No News is Bad News

No News

I worked as the Marketing Director at Creative Loafing in Tampa for a decade.

A decade.

While there, I ran huge events (like Beer Fest and Best of the Bay Awards), helped launch a thriving gift certificate program (CL Deals), produced an award-winning podcast featuring local bands in the archive room (this was pre-NPR’s Tiny Desk), launched a horror film festival (Reel Terror), opened and ran an event space (CL Space), managed a very active street team, and made a mean pot of coffee.

I was a musician when I landed the job, but while “working” for CL, I became a part of the art/music/food community in a way that can’t easily be extricated from my sense of who I am today. Anyone who has spent time at an alt-weekly will know. It’s family. You found your people.

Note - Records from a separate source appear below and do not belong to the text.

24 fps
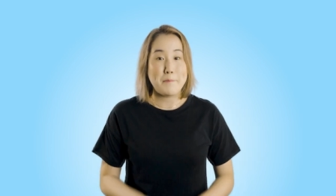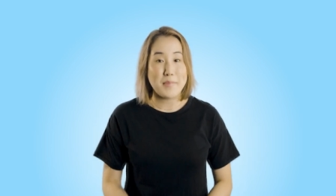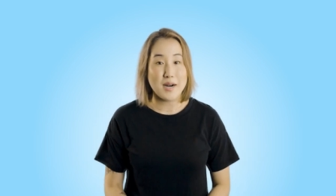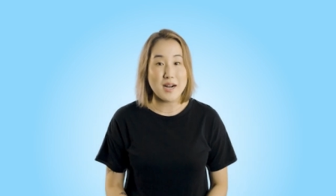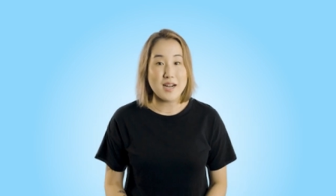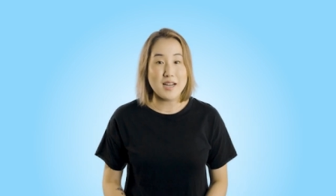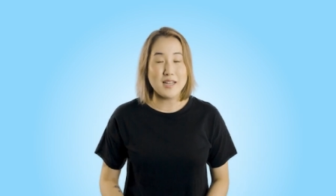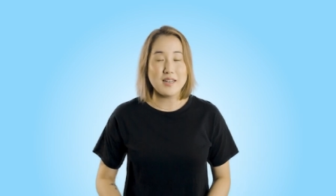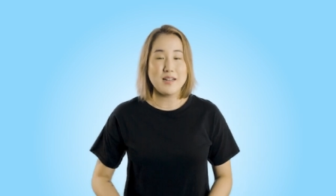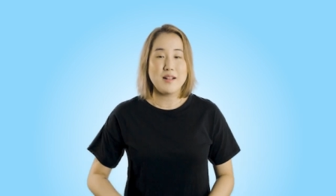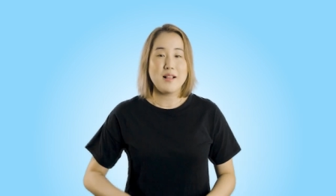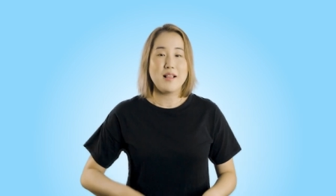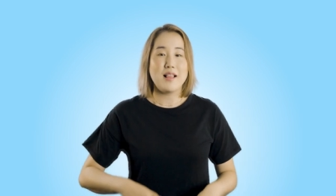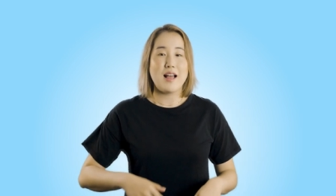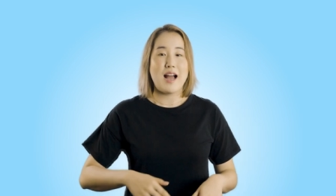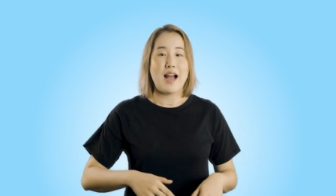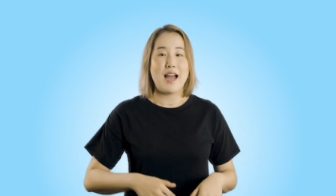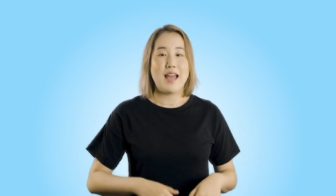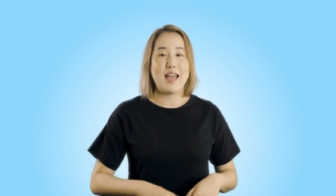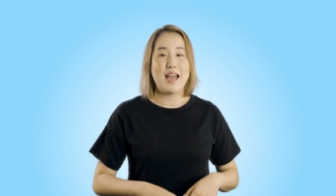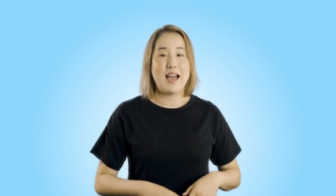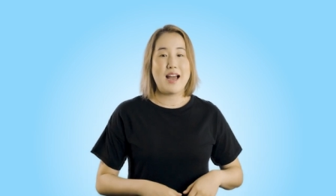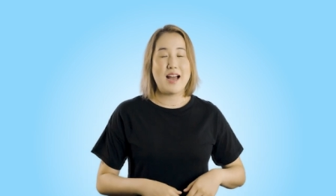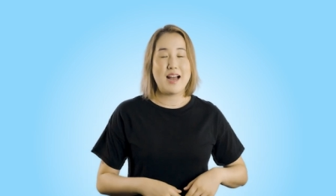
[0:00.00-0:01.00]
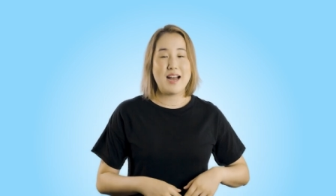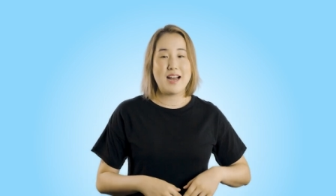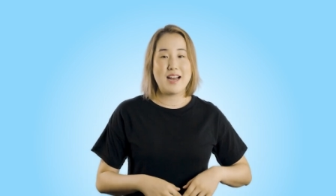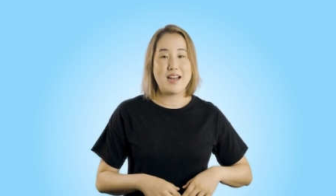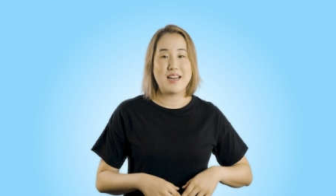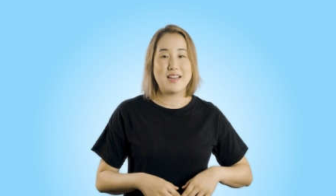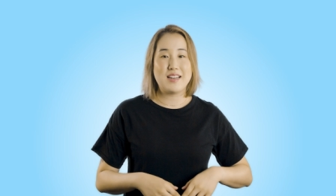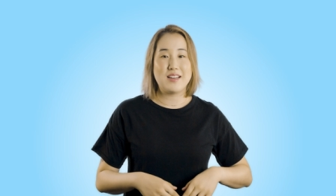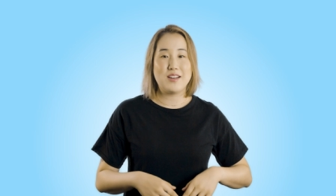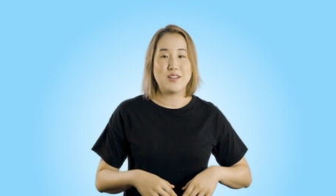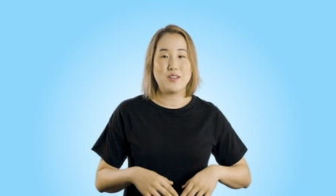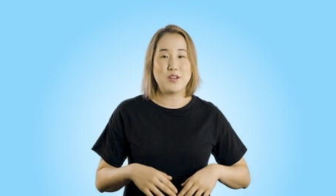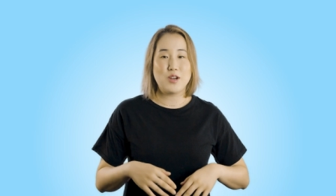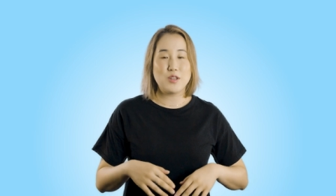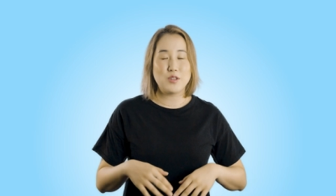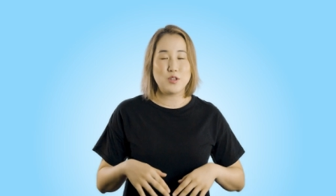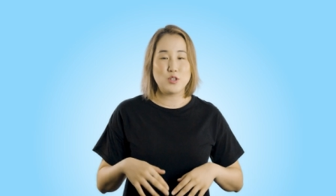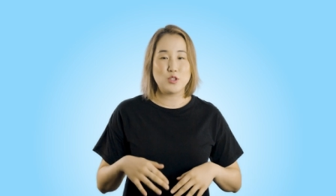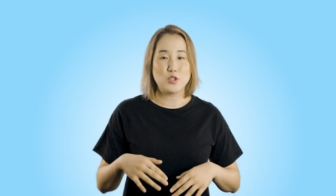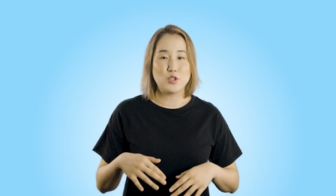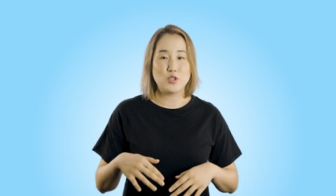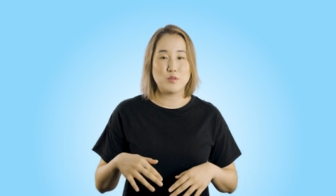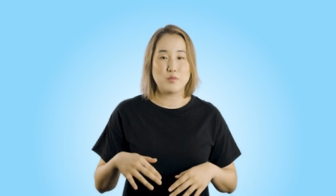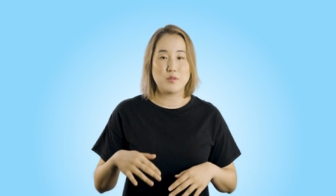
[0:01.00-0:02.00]
But I had
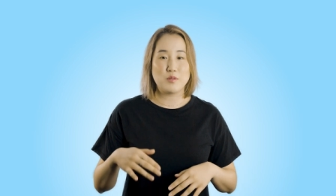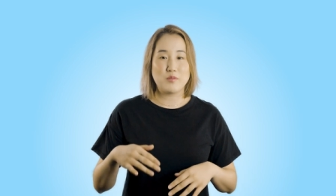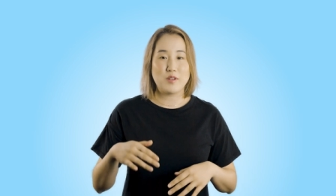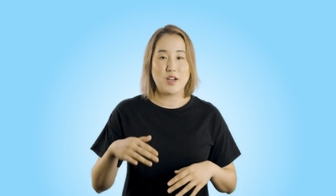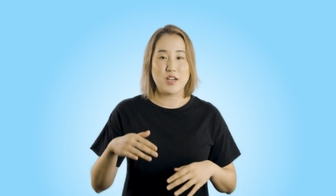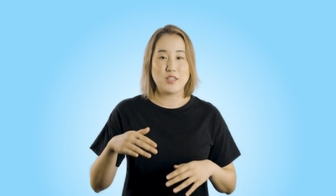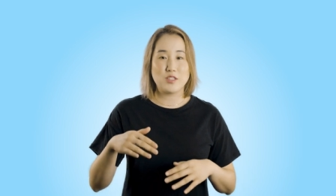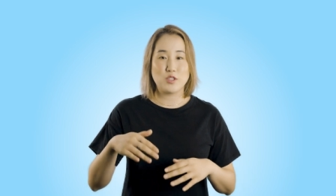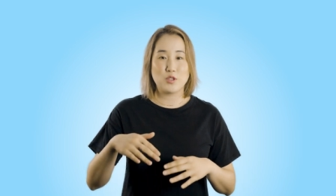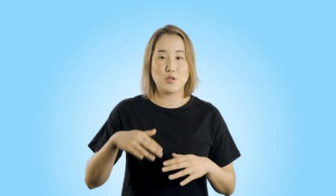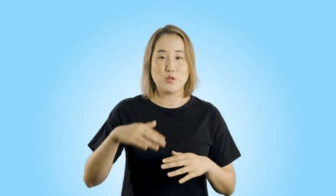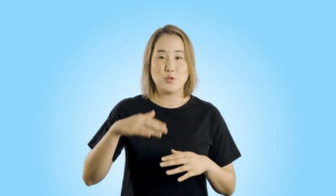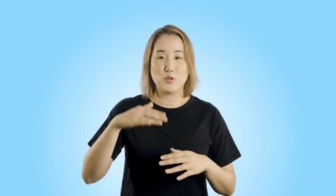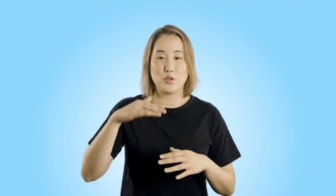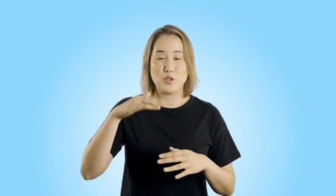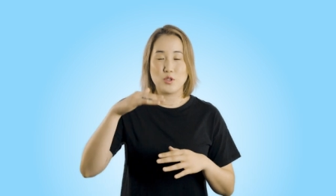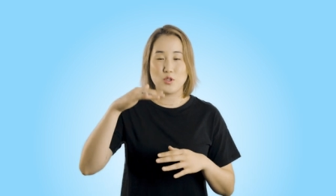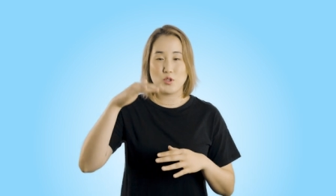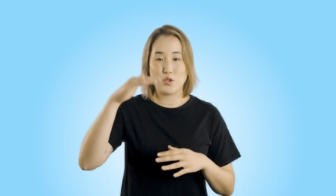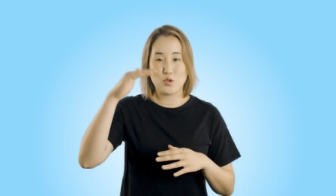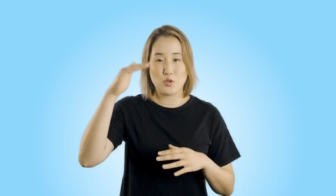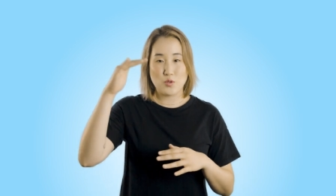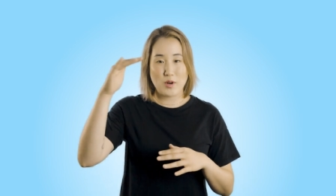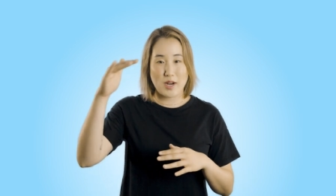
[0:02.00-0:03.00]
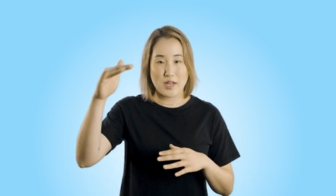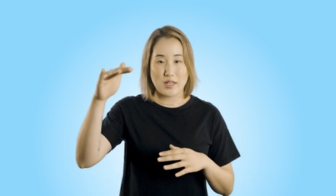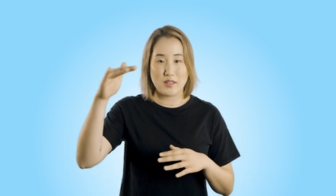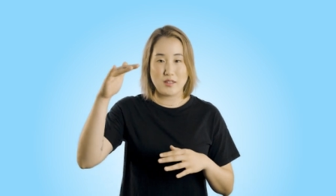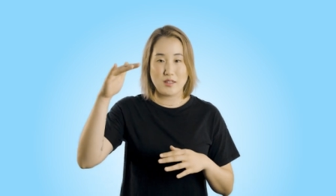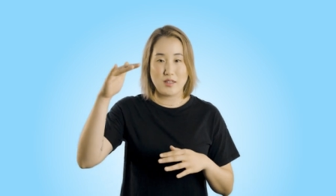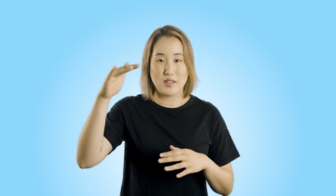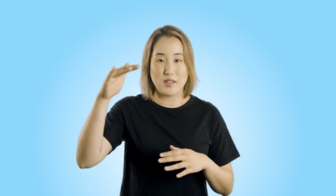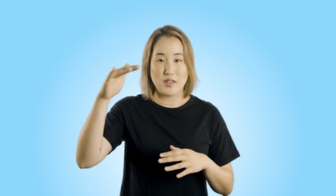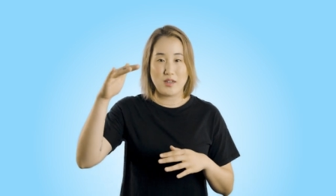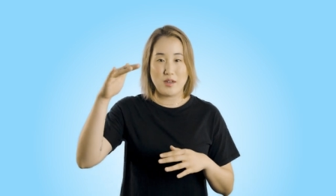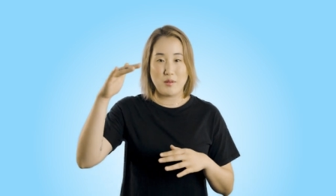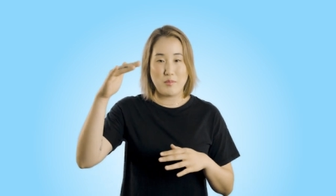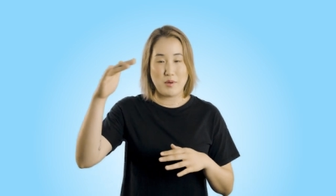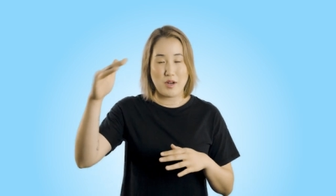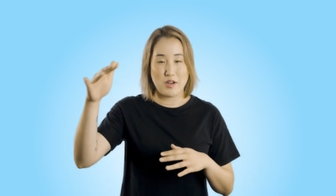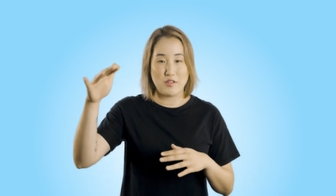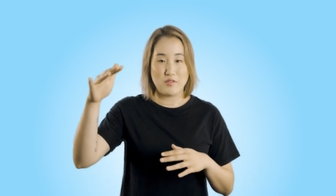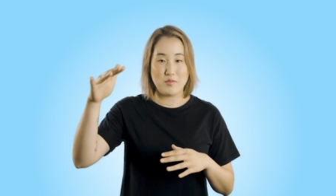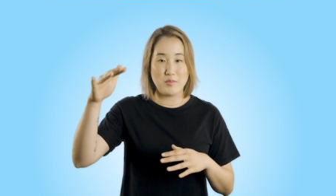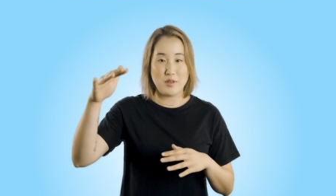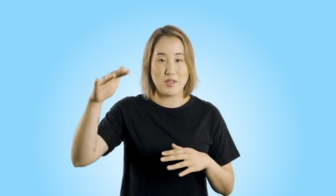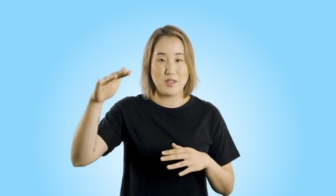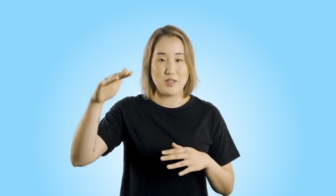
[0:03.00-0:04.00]
another supervisor who was directly
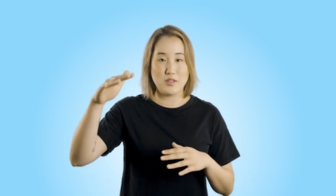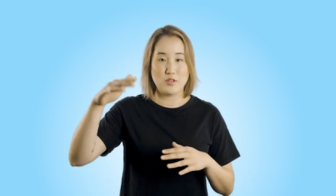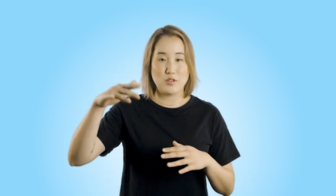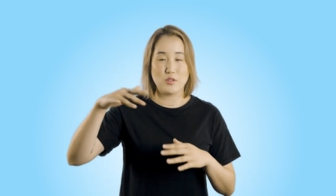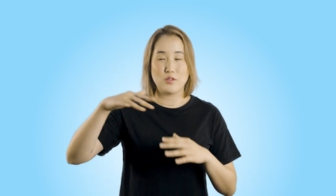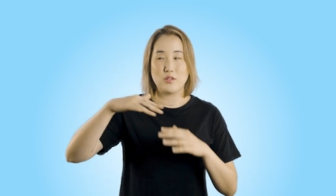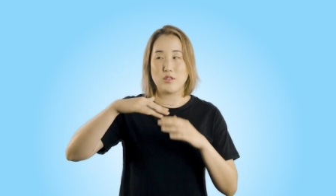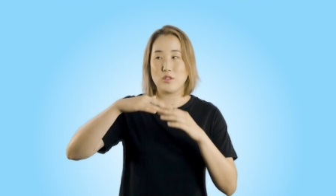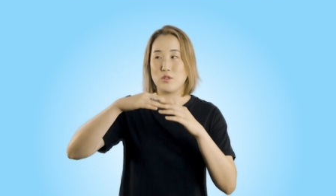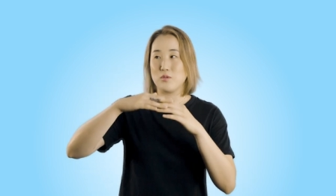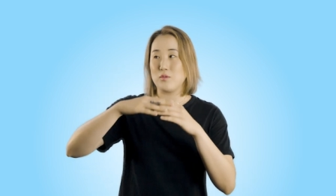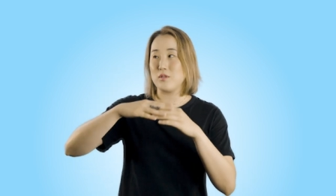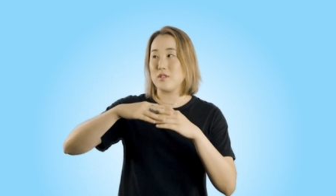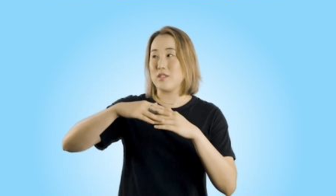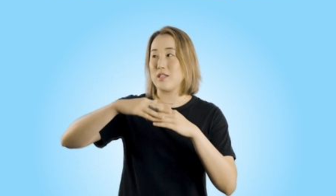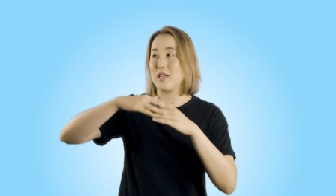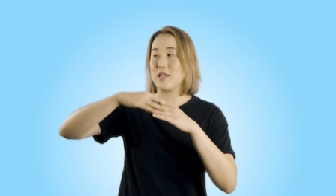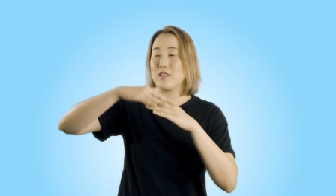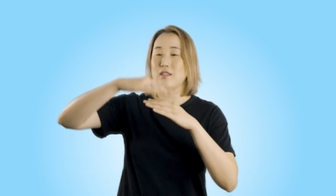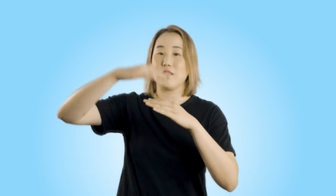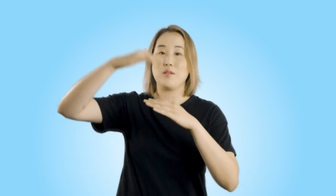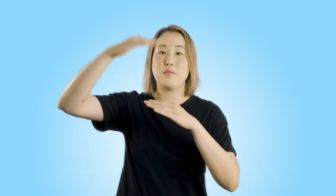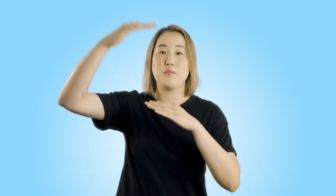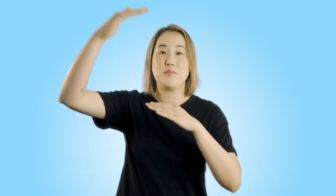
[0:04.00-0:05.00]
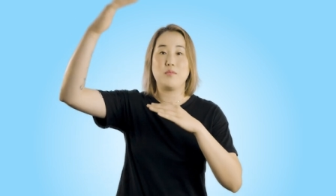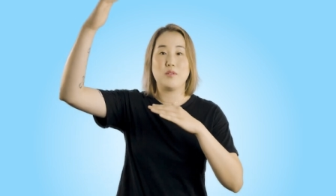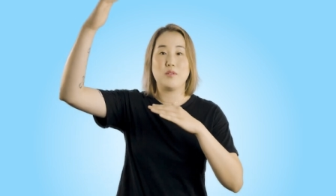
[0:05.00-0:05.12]
above me, so this was like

Alt-weeklies have always been about telling the stories you want to hear, from an independent or outsider perspective. It was also (at the time) about reclaiming journalism from the monolithic daily newspaper(s) (back then, we had two). Our street teams never slashed each other’s tires like the radio people did, but it got tense a couple times.

Because of CL, I covered the South by Southwest conference six years in a row. I even presented at SXSW in 2010 on the state of alt-weeklies and the rise of online journalism.

Because of CL, I stood ten feet from soon-to-be-President Obama and directed a video shoot of his Tampa campaign speech.

I was afforded opportunity after opportunity and gained every bit of real-world experience I would ever need — all for very little pay and middling health insurance coverage. But, the people — all of us moving and stretching and hyper-performing to the weekly rhythm of the deadline — were a family. And the stories were in our blood.

If you have ever been written about or supported by Creative Loafing, please consider supporting them in this time of crisis. They’re down to, like, 3 or 5 staffers and are running on fumes. Seeing them shutter (even temporarily) would be heartbreaking.

And, in a time when focusing on the community and telling honest stories is sorely needed, we should reward those who are doing it well. Don’t mind the Kickstarter-y “Press Club” messaging. Just, please, donate whatever you can.